Author – Michael L. Ross
Did you know that Nigeria’s real per capita income has rarely changed since independence? The graph below shows Nigeria’s per capita income 1960 – 2019, before Covid – 19 and the Russia / Ukraine shocks. It shows that the average Nigerian is better off by just US $1,000, compared to 1960. The global average is three times better. The per capita income was US $1,367 in 1960 and was US $2386 in 2019. Over a 60-year period, average per capita income increased by a mere US $0.16 cents annually, equivalent of less than N80 in today’s Naira. The data is adjusted for inflation using 2010 constant prices.
Nigeria’s GDP Per Capita 1960 – 2019 in 2010 constant prices
The reason for this poor economic performance is lucidly explained by Michael Ross. It is relevant because, since the 1970s, Nigeria hasbeen trying to deal with the “curses” that oil wealth brought to the country, and a new President trying to do give it another impetus.
This book is an inglorious description of all that has gone wrong with Nigeria and many other developing nations that stumbled into oil wealth in the 1970s. It is a political economic explanation of how a combination of factors led to the oil price shock of 1973, including the decline of the powers of the oil majors, squeeze in supply, and the rising nationalization of oil companies in that period, especially after OPEC was established.

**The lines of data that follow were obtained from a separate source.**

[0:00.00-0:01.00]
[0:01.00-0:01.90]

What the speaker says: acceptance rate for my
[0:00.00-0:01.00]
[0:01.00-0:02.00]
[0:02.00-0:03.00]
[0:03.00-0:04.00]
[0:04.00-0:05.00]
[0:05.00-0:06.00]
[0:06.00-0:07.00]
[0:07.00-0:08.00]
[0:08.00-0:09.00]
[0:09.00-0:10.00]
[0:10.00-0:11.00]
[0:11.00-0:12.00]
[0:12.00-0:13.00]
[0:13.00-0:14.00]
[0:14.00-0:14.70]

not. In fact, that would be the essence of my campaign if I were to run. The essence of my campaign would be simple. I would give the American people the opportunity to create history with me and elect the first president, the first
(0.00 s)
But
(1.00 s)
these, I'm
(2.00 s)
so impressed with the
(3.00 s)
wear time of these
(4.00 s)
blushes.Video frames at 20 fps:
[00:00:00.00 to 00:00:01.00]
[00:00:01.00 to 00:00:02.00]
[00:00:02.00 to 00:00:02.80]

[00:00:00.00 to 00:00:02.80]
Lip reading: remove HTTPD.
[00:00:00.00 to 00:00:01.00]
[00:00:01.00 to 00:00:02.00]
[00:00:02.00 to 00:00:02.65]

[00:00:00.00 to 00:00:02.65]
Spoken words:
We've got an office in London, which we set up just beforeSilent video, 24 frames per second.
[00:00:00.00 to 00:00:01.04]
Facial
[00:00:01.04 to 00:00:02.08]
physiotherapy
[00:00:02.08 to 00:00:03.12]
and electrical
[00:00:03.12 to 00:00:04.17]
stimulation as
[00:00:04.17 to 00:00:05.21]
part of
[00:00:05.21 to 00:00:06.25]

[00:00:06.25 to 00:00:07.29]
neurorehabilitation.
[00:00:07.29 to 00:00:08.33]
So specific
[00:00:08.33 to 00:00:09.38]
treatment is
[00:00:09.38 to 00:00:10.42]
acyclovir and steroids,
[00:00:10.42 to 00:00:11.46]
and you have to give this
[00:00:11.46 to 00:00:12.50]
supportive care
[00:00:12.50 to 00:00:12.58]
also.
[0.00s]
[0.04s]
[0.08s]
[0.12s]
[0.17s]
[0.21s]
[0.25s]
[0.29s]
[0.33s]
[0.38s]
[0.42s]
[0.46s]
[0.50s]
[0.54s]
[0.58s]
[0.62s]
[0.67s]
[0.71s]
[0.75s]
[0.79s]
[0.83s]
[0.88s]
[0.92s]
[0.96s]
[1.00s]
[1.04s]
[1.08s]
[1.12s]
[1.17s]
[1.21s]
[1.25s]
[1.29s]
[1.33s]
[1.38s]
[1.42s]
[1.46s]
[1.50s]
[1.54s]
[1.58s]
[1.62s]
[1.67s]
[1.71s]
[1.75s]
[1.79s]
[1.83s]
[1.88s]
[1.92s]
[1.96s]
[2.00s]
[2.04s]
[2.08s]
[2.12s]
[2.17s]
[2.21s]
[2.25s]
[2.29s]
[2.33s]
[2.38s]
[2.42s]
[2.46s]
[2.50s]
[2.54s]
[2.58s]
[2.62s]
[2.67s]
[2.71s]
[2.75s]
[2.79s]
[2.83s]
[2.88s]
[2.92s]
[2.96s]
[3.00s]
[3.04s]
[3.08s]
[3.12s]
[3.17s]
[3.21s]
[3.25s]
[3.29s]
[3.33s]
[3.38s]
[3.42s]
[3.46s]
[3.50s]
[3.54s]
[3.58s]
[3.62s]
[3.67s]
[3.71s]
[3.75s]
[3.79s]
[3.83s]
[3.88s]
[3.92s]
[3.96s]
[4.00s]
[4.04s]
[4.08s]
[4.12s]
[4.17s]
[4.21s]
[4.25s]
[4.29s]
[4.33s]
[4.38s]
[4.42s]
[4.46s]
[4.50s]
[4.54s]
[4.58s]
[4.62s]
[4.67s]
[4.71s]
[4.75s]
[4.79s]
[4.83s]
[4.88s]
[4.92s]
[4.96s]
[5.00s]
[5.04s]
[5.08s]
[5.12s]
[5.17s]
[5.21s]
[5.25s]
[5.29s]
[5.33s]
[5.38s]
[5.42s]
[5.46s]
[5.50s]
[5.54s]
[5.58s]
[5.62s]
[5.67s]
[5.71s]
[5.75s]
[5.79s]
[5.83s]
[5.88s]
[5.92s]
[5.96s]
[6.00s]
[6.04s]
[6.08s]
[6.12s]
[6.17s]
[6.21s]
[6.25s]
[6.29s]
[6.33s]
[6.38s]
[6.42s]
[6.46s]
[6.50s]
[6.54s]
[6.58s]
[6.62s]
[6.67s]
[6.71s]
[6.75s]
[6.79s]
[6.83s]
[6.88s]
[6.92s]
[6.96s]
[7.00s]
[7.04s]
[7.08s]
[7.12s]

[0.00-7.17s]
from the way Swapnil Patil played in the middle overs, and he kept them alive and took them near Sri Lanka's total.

The historical context was a good reading, but perhaps the most ingenious part of the book is how it explains how oil revenue, as a source of government revenue, the size and scale of it, the secrecy of it, and the capital-intensive nature of it helps shifts economic and social changes in oil wealth developing nations that overall benefit is suspect. Its effects include less democratic institutions, gender inequality, violence, and poor growth. Reading the book, you will make you understand how the size of Nigeria’s government grew, the indigenisation and nationalization policies of industries in the 1970s, the rise of the military in the 1970s through the 1990s, the low ratio of taxation to government revenue, corruption, and the inequality it propels. The good news is that democracy gives us a chance to leverage on the oil wealth, and minimise the curses associated with it. It is a good book to read at this time, so mistakes of the past are not repeated again and again.